AG Lynch Unable to Cite Any Legal Authority Preventing Her From Discussing Clinton Investigation
Attorney General Loretta Lynch on Tuesday appeared before the House Judiciary Committee to answer lawmakers questions on a range of issues. Notably, Attorney General Lynch’s testimony marked the first time she has answered questions since she announced the DOJ would not pursue criminal charges against Hillary Clinton for mishandling classified materials. While the Attorney General refused to discuss the specifics surrounding the Clinton investigation, she could not cite any legal reason for why she could not discuss the details.
Citing Attorney General Lynch’s prior refusal to discuss the details surrounding the Clinton email investigation, Congressman J. Randy Forbes asked if there was a legal prohibition that prevented her from discussing the matter. Specifically, Congressman Forbes asked if any legal prohibitions applied to the Attorney General that did not apply to FBI Director Comey when he testified, providing a great deal of information about the investigation.
The Attorney General replied, “ Thank you for the opportunity to speak to that.
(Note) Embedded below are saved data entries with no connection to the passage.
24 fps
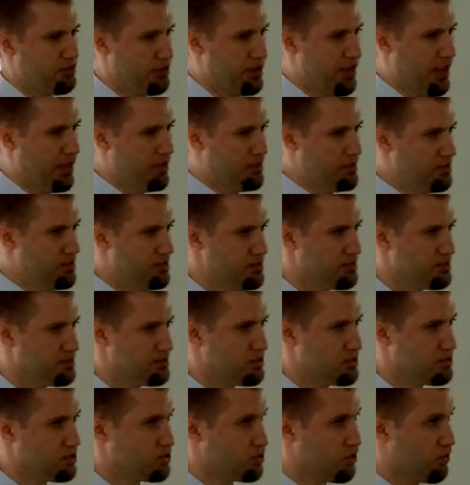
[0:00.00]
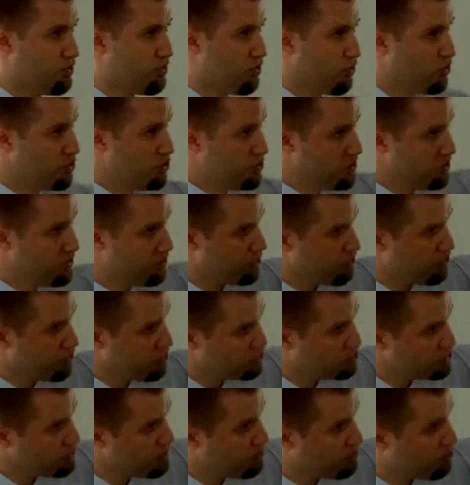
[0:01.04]
that. So
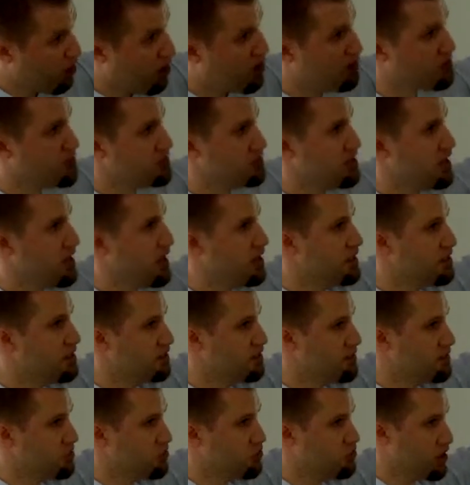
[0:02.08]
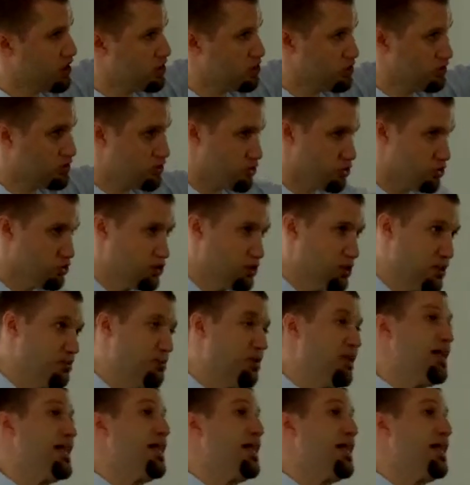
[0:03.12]
first he prophesies of the destruction of Jerusalem,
I think it’s important to note that the Director and I had different roles in the investigation, and therefore, very different amounts of information about the investigation. I am speaking about the information that I received, which again, as I noted was the team recommendation. Director Comey was speaking from his position as someone who was…”
Sensing Attorney General Lynch was not going to answer the question, Congressman Forbes interrupted and tried to ask the question again.
“I understand you may have different information,” Congressman Forbes said. “My question is, ‘Are there any legal prohibitions on you that Director Comey did not have?’”
“Well, as I’ve indicated, it would not be appropriate in my role to discuss the specific facts and the law…. We typically, actually do not provide the level of detail that the Director Comey did. He chose to provide that level of information…,” Attorney General Lynch replied before she was cut off again by the congressman.
“Is there any legal prohibition or was that just a choice that you made in not disclosing that information?” Congressman Forbes asked.
The Attorney General continued to try to avoid directly answering the question by stammering on about situations that did not apply to the Clinton case that prosecutors are not allowed to discuss, including grand jury investigations.
Undeterred by the Attorney General’s artful dodges, the congressman tried again.
“I’m not talking about grand juror information here,” Forbes said. “What I want to know … tell me, is there a legal reason that prohibits you from giving us information or is that a choice you have made?”
The Attorney General continued to dodge answering the question, despite Congressman Forbes patiently repeating the question one more time. After failing to receive a direct answer, despite asking the question five times, the congressman gave up and moved on to another topic before his five minute time limit expired.
“Let the record say there is no legal prohibition that can be cited here,” Congressman Forbes concluded.